VOLLEY La Fipav e le Nazionali poco...EXPOste


Le diverse problematiche e i crescenti problemi che hanno investito e messo in forte discussione il rapporto tra la pallavolo italiana e la sua visibilità sui media tradizionali, hanno evidenziato la sostanziale incapacità di una Fipav spostatasi politicamente sempre più a Nord, di comprendere e fronteggiare la nuova realtà. Senza allargare troppo il discorso, per ora, non si può non evidenziare le lacune della politica stagionale riguardante le due Nazionali, quella maschile del ct Mauro Berruto e quella femminile del ct Marco Bonitta.
Nessuna delle due ha avuto la classica ribalta per propiziare il tradizionale incontro programmatico di avvio stagione, illustrare finalità e azioni future, un dialogo. Si è deciso di accomunarle in  una sede come l'Expo milanese, un calderone fine a se stesso che ha avuto un riscontro minimo sugli organi di informazioni.
Ormai lo sanno anche gli analfabeti della comunicazione che sommando due avvenimenti nello stesso momento lo spazio si divide e non si raddoppia. 

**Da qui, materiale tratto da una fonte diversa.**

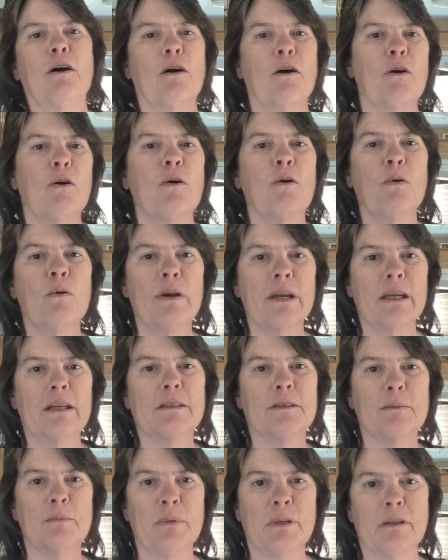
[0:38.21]
whole
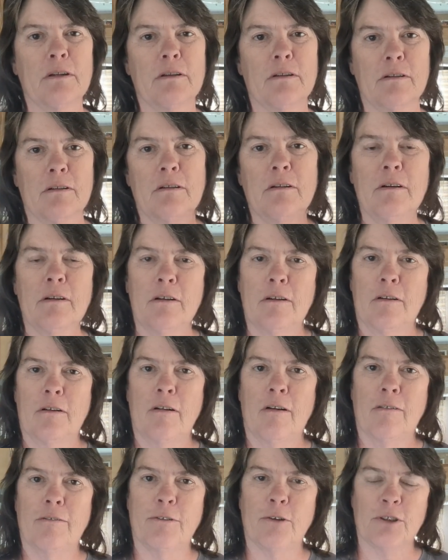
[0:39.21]
week's meal
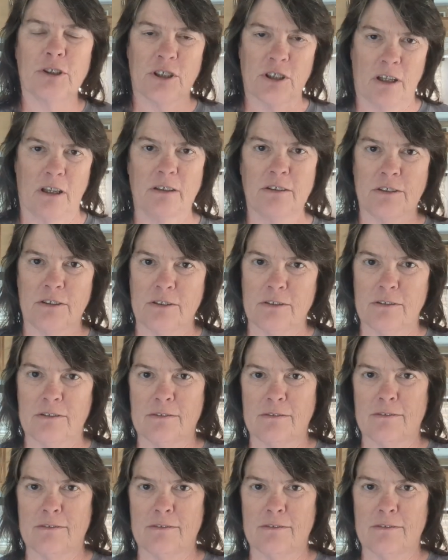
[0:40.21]
for just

Forse in quell'occasione anche la decisione del ct di cambiare capitano, da Birarelli a Travica, avrebbe potuto essere portata a conoscenza del mondo del volley, e spiegata, come accaduto in passato in occasioni analoghe. 
Ma questa ignoranza sul fronte della comunicazione non stupisce più di tanto. I segnali al riguardo non sono certo mancati negli ultimi tempi, da quando chi riveste ruoli importanti ha pensato (a torto) di avere anche le qualità per i media e il marketing, o comunque di potersene e doversene occupare. Del resto cosa ci si può aspettare da una Federazione che affossa la sua migliore idea di comunicazione tra vertice e base, solo per assecondare logiche conflittuali interne?
Ma a pensarci bene c'è da credere che di marketing non si occupi nessuno, altrimenti non si spiegherebbe, ad esempio, il silenzio assoluto sulla nuova maglia della Nazionale. In altri tempi si sarebbe celebrata in pompa magna la nuova divisa, peraltro realmente nuova in quanto per la prima volta a canotta e senza maniche, scelta che altre nazionali avevano operato da tempo. Ha esordito al Foro Italico, nella partita col Brasile, senza essere stata annunciata e pubblicizzata. Un'occasione persa. Per la Nazionale, per la Federazione, per gli sponsor. Basta pensare al rilievo che poche stagioni orsono ebbe la nuova maglia degli arbitri o la stessa maglia azzurra all'ingresso del nuovo sponsor CRAI.
Insomma, quest'estate le Nazionali di volley in presentazione sono state decisamente poco...EXPOste.